(Beginning of Record set)

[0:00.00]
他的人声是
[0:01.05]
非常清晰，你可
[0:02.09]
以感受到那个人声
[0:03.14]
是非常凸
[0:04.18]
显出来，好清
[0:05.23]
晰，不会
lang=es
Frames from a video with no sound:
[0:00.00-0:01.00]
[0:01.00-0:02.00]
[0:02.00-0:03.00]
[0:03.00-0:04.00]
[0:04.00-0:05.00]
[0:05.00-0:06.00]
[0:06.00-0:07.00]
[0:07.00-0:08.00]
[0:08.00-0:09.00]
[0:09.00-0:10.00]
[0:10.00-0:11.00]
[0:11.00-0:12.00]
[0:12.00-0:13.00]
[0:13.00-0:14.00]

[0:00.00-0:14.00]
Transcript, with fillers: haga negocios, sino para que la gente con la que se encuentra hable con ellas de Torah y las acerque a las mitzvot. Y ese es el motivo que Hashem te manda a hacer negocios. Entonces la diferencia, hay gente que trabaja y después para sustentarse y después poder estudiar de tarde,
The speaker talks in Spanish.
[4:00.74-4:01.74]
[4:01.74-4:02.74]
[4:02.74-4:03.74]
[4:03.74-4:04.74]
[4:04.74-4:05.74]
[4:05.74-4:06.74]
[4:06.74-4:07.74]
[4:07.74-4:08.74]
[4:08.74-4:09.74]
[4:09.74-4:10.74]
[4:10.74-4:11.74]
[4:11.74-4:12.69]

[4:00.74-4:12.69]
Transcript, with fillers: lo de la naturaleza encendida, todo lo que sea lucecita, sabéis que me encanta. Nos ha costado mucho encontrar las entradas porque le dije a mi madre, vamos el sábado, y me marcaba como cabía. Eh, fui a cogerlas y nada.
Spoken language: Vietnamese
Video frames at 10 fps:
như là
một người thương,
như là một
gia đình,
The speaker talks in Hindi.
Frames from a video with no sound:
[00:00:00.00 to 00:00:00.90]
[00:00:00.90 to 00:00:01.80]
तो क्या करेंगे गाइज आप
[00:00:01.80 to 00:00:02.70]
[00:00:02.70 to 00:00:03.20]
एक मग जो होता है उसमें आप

(End of Record set)

- [The task]:
Write out exactly the lines above from the line with "[0:03.00-0:04.00]" through the line with "[4:00.74-4:12.69]", both of them included, and leave out all other lines.

- [Solution for this task]:
[0:03.00-0:04.00]
[0:04.00-0:05.00]
[0:05.00-0:06.00]
[0:06.00-0:07.00]
[0:07.00-0:08.00]
[0:08.00-0:09.00]
[0:09.00-0:10.00]
[0:10.00-0:11.00]
[0:11.00-0:12.00]
[0:12.00-0:13.00]
[0:13.00-0:14.00]

[0:00.00-0:14.00]
Transcript, with fillers: haga negocios, sino para que la gente con la que se encuentra hable con ellas de Torah y las acerque a las mitzvot. Y ese es el motivo que Hashem te manda a hacer negocios. Entonces la diferencia, hay gente que trabaja y después para sustentarse y después poder estudiar de tarde,
The speaker talks in Spanish.
[4:00.74-4:01.74]
[4:01.74-4:02.74]
[4:02.74-4:03.74]
[4:03.74-4:04.74]
[4:04.74-4:05.74]
[4:05.74-4:06.74]
[4:06.74-4:07.74]
[4:07.74-4:08.74]
[4:08.74-4:09.74]
[4:09.74-4:10.74]
[4:10.74-4:11.74]
[4:11.74-4:12.69]

[4:00.74-4:12.69]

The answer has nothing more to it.